The title of emeritus may be conferred on retired professors and associate professors, administrative officers, librarians, and exceptional staff members who have given exemplary service to the university and who are specially recommended to the board of visitors by Virginia Tech President Charles W. Steger. Nominated individuals who are approved by the board of visitors receive an emeritus certificate from the university.
A member of the Virginia Tech faculty since 1976, Ney received numerous teaching awards and was a dedicated teacher of fish and fisheries ecology courses from the sophomore to advanced graduate level. In addition, he sustained a research program focused on reservoir fisheries ecology and management, and contributed to the field of trophic economics. He authored 88 technical publications and 90 professional presentations during his career. He received the American Fisheries Society’s meritorious service award and was elected in to the National Fisheries Hall of Excellence in 2004.

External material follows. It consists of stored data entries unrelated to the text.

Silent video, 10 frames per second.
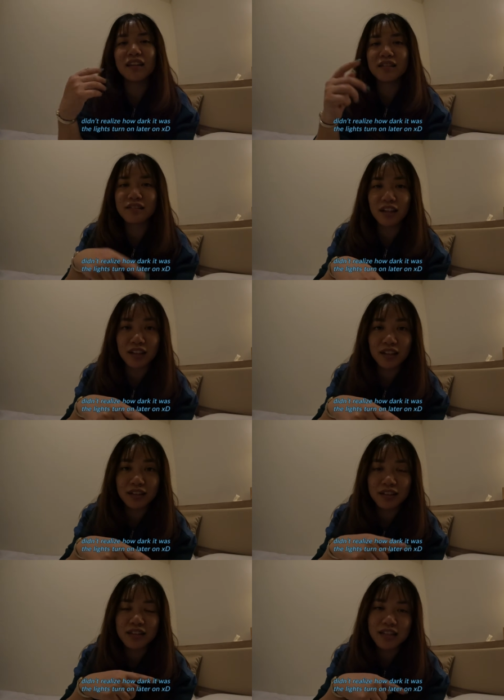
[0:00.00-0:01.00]
It is
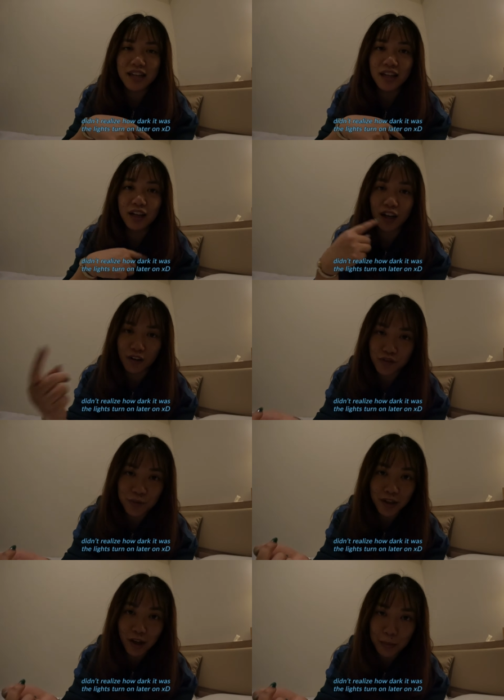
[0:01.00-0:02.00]
technically the day
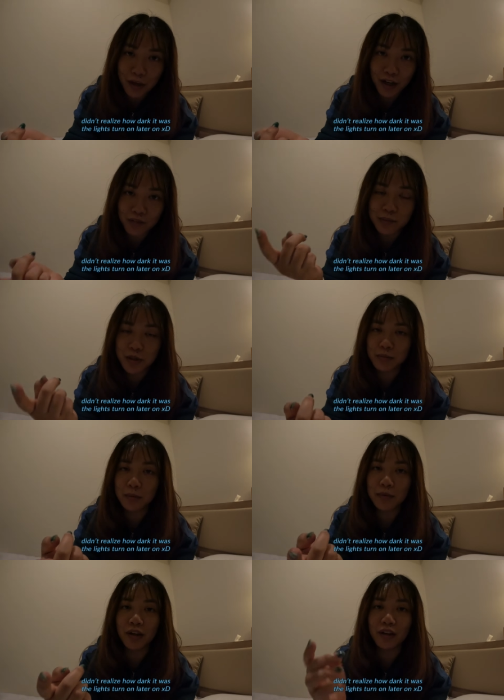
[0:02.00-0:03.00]
after we got back from
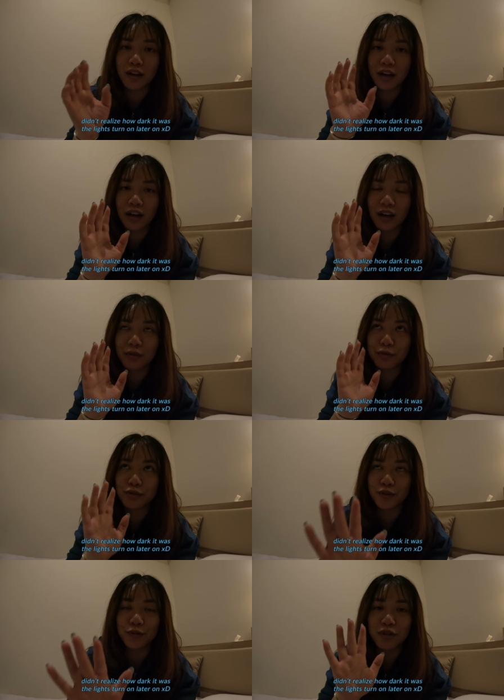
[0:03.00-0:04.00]
Ghibli Park. I
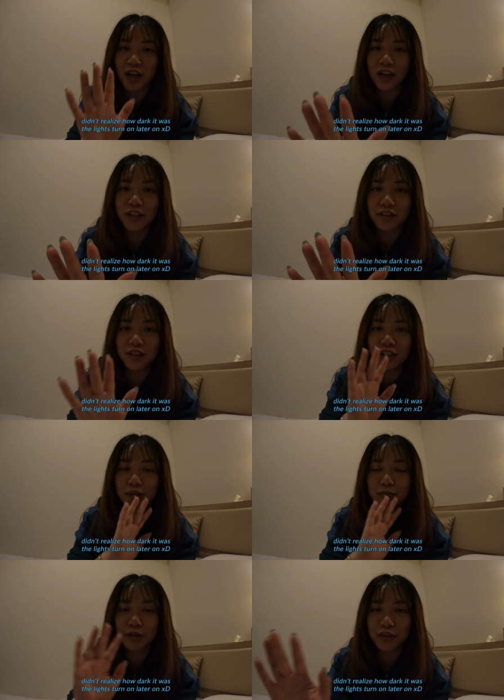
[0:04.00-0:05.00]
was so tired, I
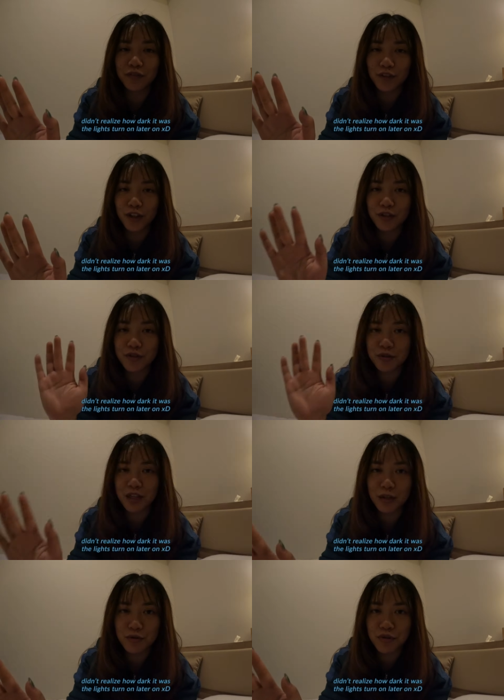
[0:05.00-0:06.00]
completely forgot to do
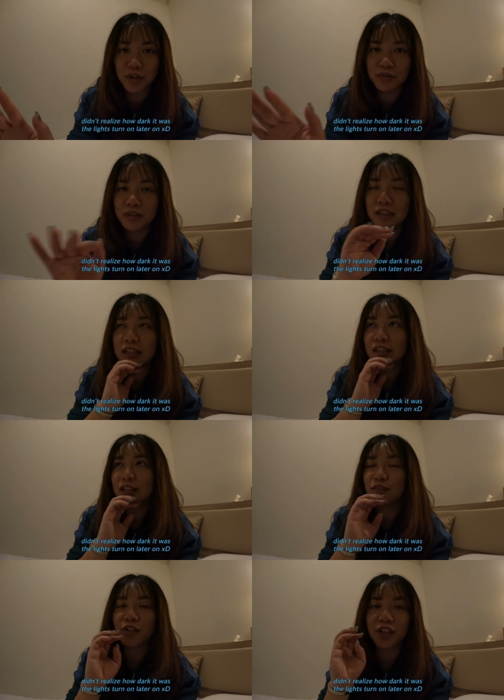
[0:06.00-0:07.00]
an outro.
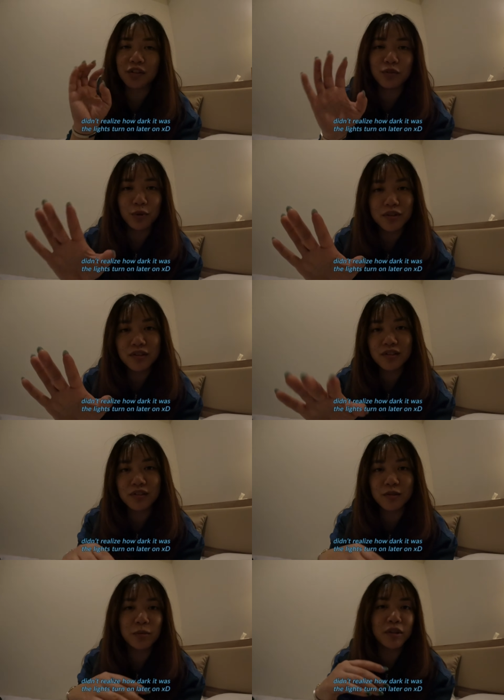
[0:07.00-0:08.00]
If you hear
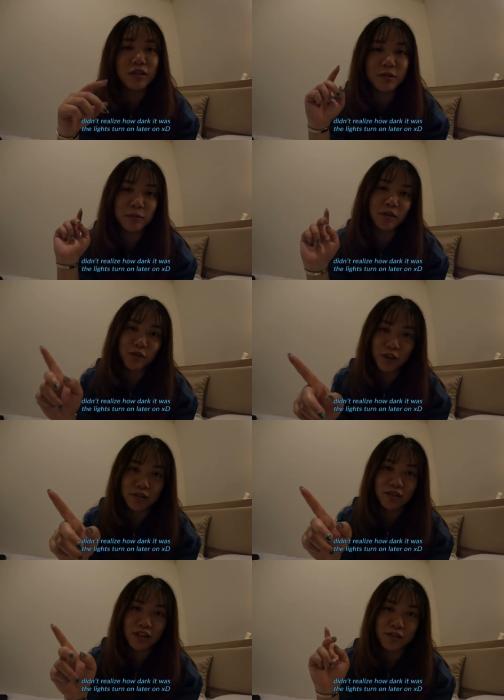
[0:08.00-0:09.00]
noises, it's because my
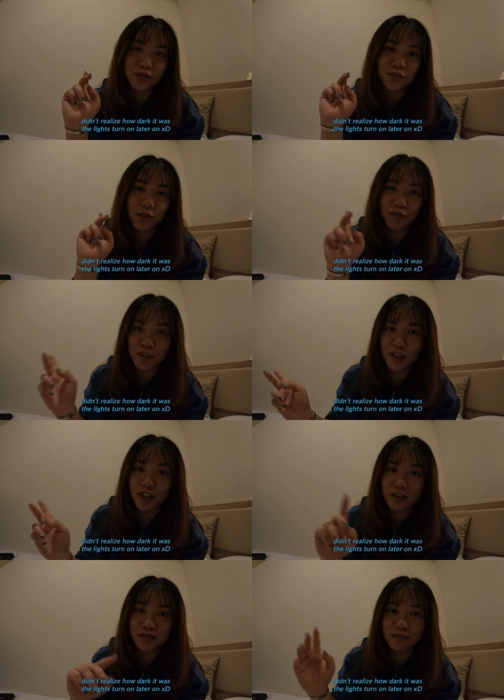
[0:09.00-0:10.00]
fiance is over
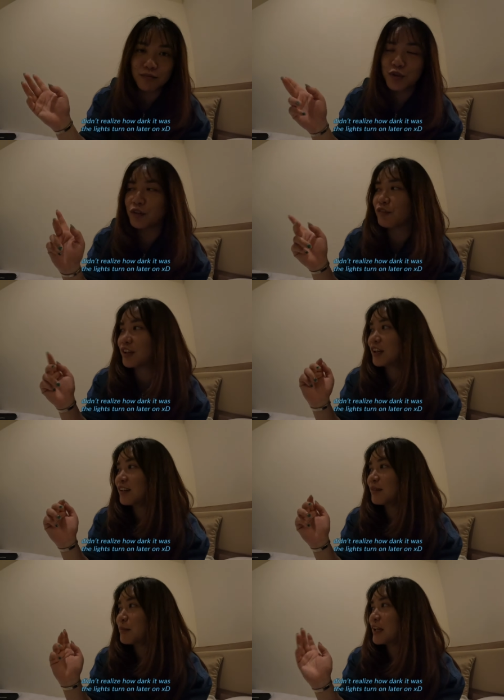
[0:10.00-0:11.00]
there
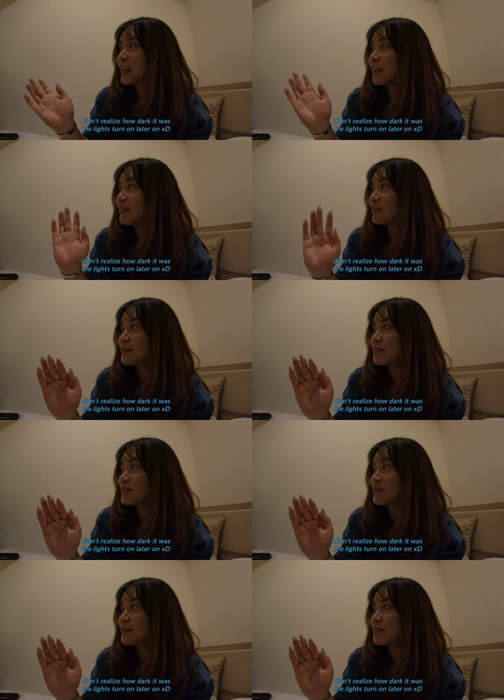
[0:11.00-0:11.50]
shuffling and making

Ney received his bachelor’s degree from the University of Wisconsin and a Ph.D. from the University of Minnesota.
The College of Natural Resources at Virginia Tech consistently ranks among the top five programs of its kind in the nation. Faculty members stress both the technical and human elements of natural resources and instill in students a sense of stewardship and land-use ethics. Areas of studies include environmental resource management, fisheries and wildlife sciences, forestry, geospatial and environmental analysis, natural resource recreation, urban forestry, wood science and forest products, geography, and international development.
Founded in 1872 as a land-grant college, Virginia Tech has grown to become the largest university in the Commonwealth of Virginia. Today, Virginia Tech’s eight colleges are dedicated to putting knowledge to work through teaching, research, and outreach activities, and to fulfilling its vision to be among the top research universities in the nation. At its 2,600-acre main campus located in Blacksburg, and other campus centers in northern Virginia, Hampton Roads, Richmond, and Roanoke, Virginia Tech enrolls 28,000 full- and part-time undergraduate and graduate students from all 50 states and more than 100 countries in 170 academic degree programs.